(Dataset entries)
■ ■ ■ ■

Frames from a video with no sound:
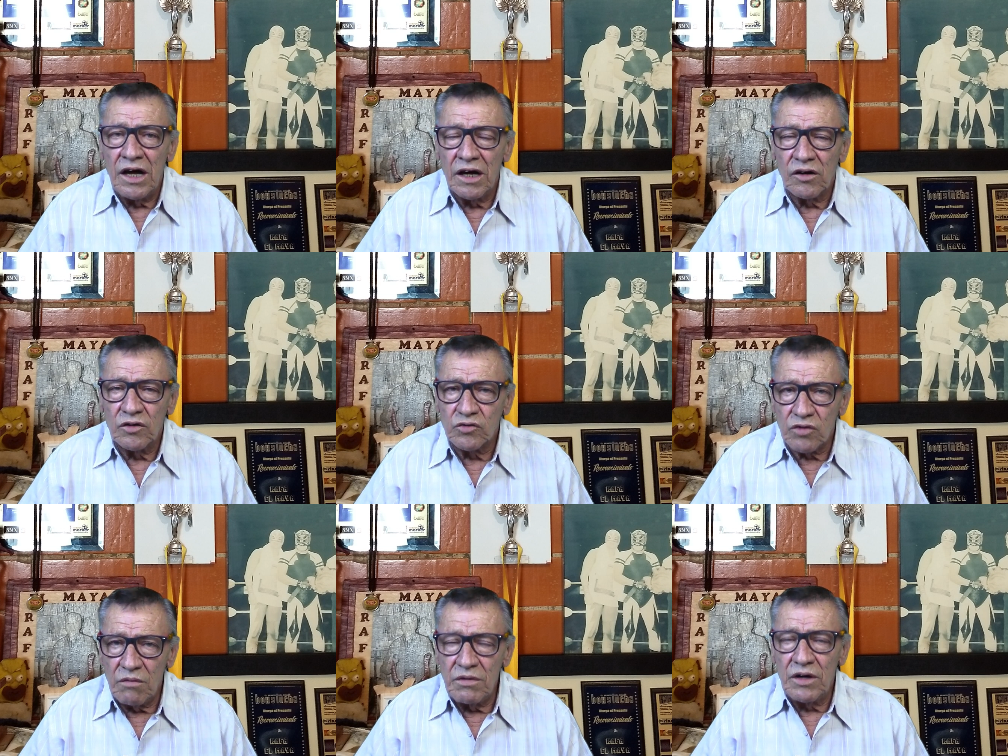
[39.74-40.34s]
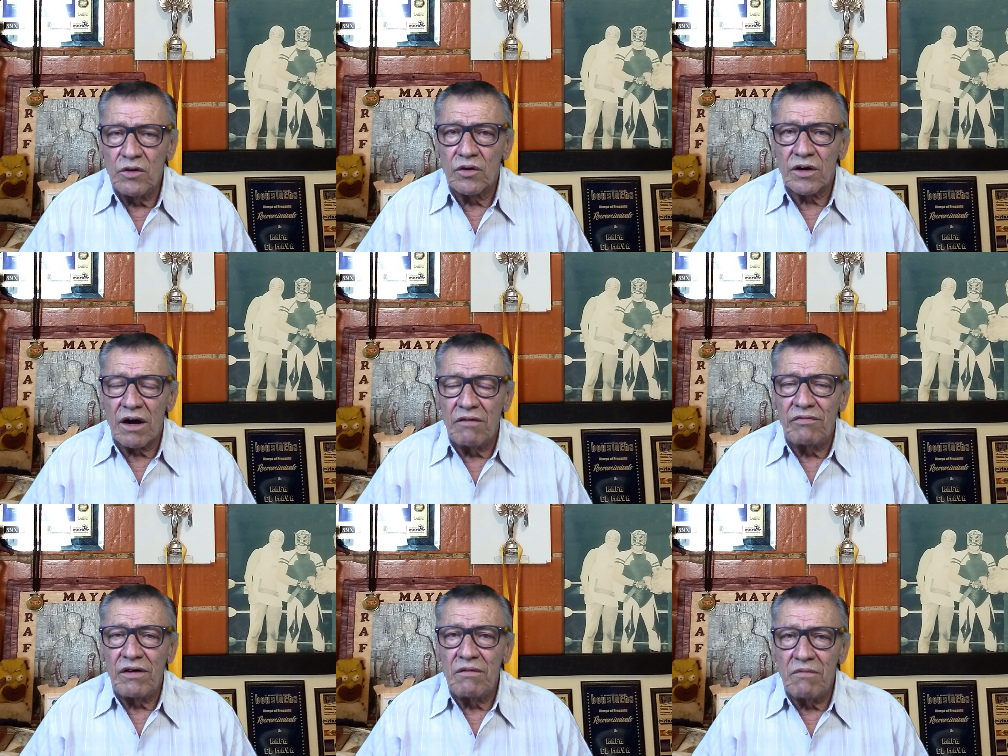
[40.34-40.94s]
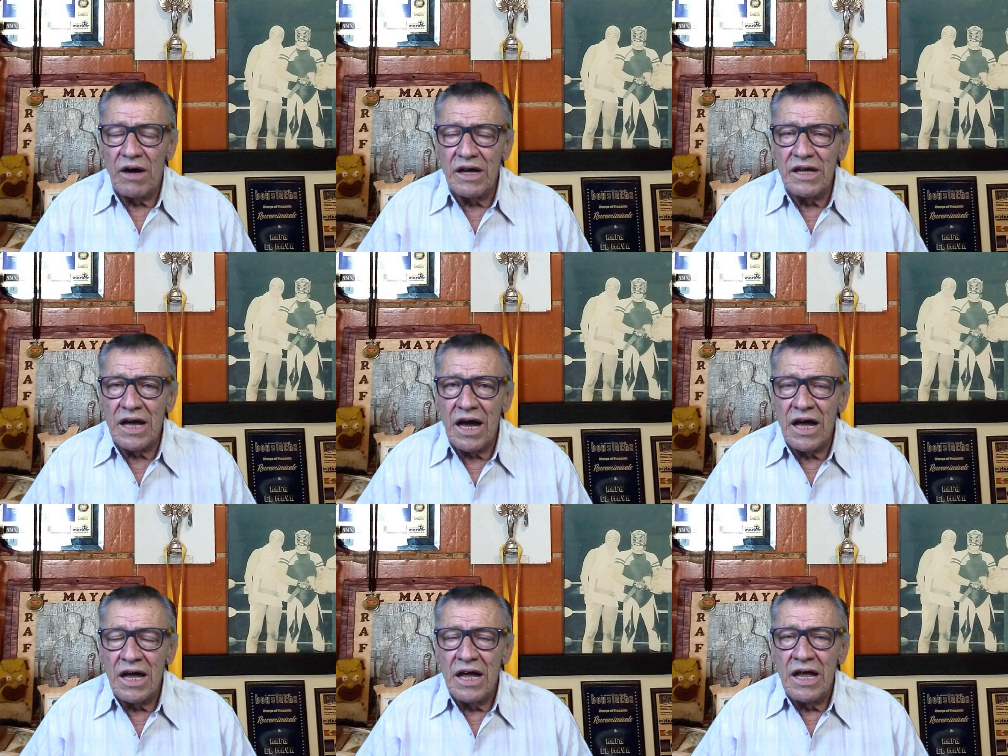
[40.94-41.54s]
con su amigo Rafael
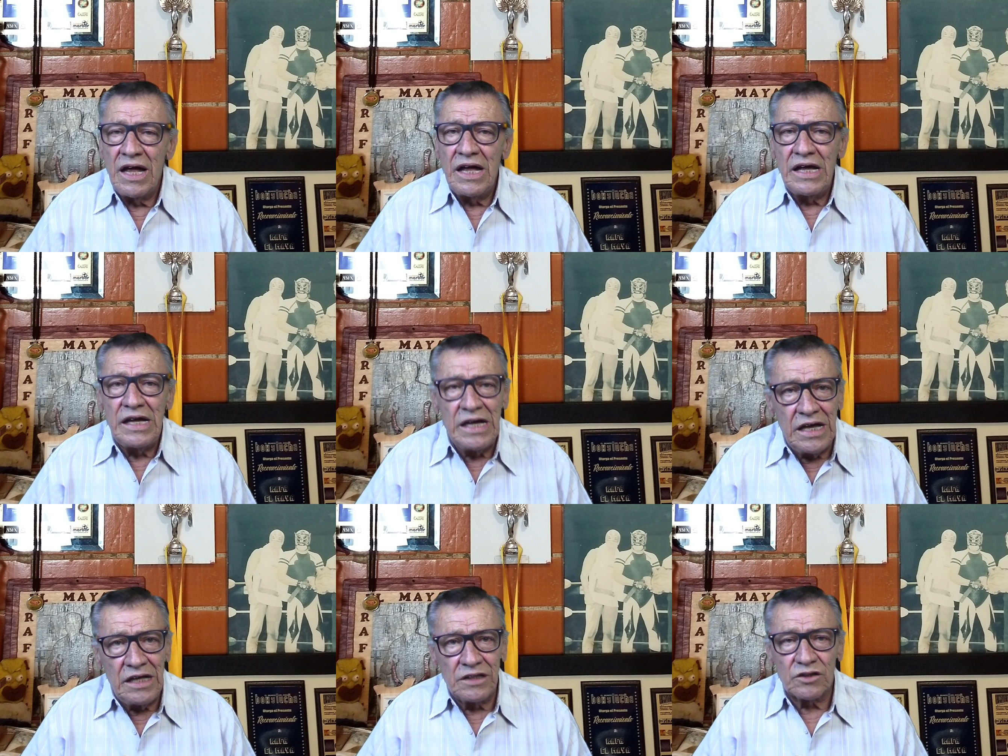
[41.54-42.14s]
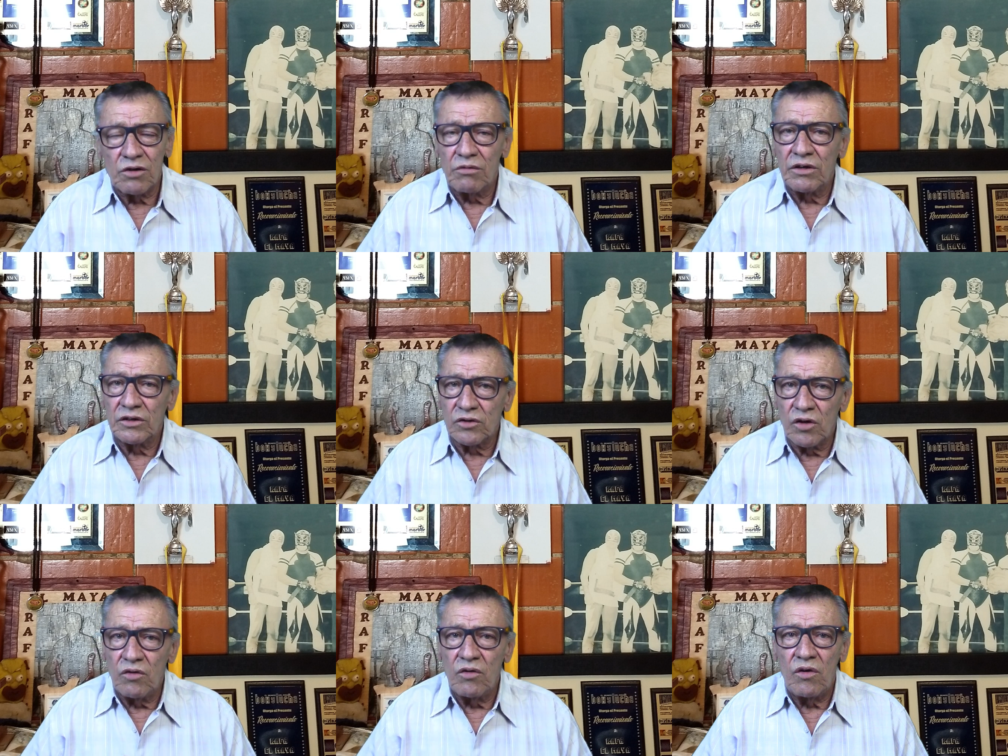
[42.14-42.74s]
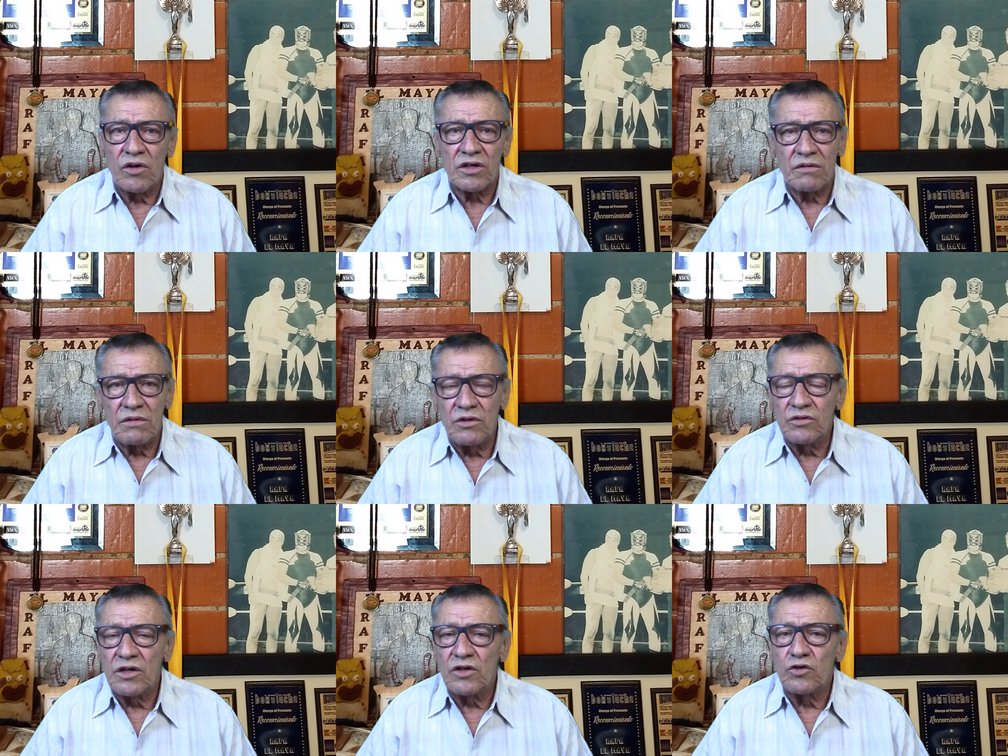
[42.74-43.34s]
Maya y sobre todo los
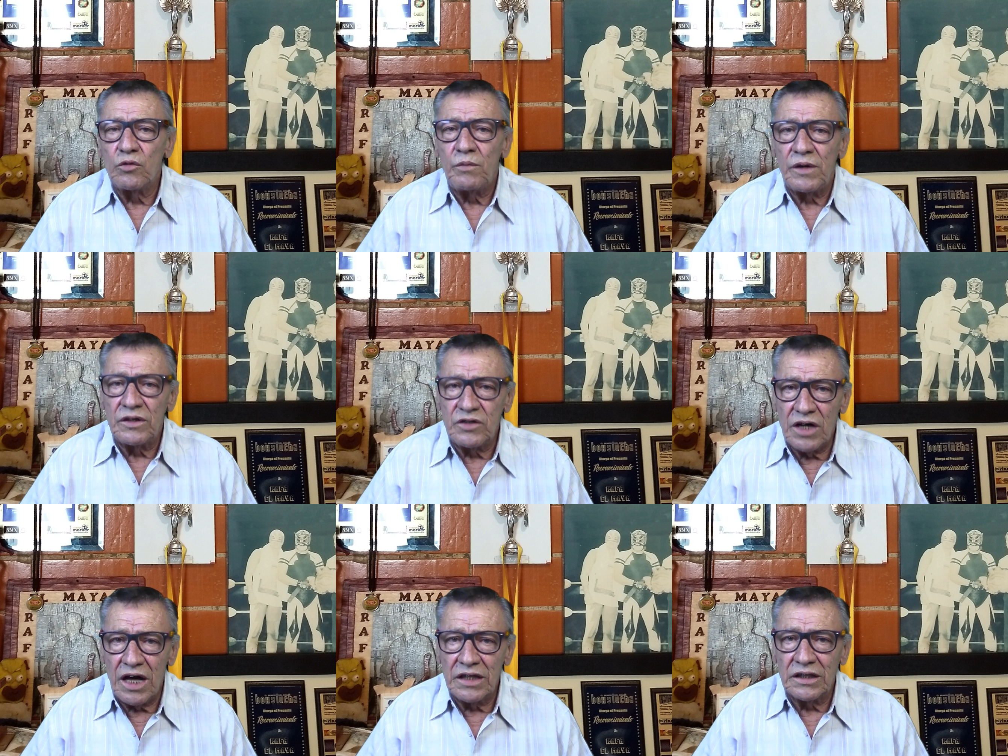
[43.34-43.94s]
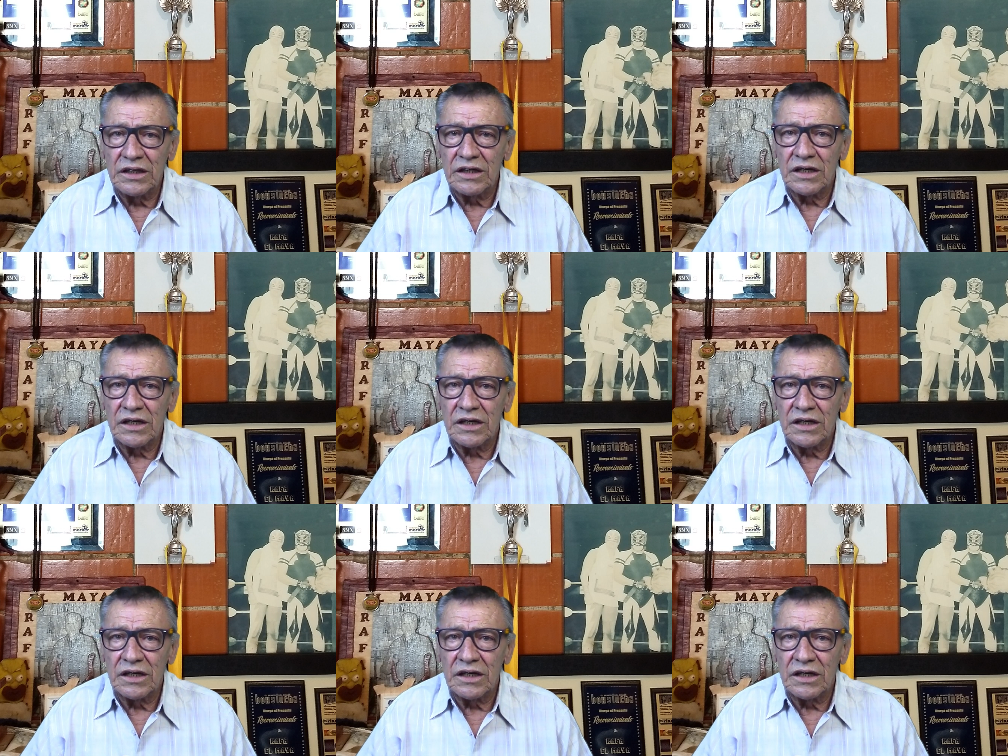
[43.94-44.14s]
amigos del Super Chat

■ ■ ■ ■

- [EXERCISE GOAL] When copying, output the data exactly and leave out the pictures.

- [EXERCISE RESPONSE]
Frames from a video with no sound:
[39.74-40.34s]
[40.34-40.94s]
[40.94-41.54s]
con su amigo Rafael
[41.54-42.14s]
[42.14-42.74s]
[42.74-43.34s]
Maya y sobre todo los
[43.34-43.94s]
[43.94-44.14s]
amigos del Super Chat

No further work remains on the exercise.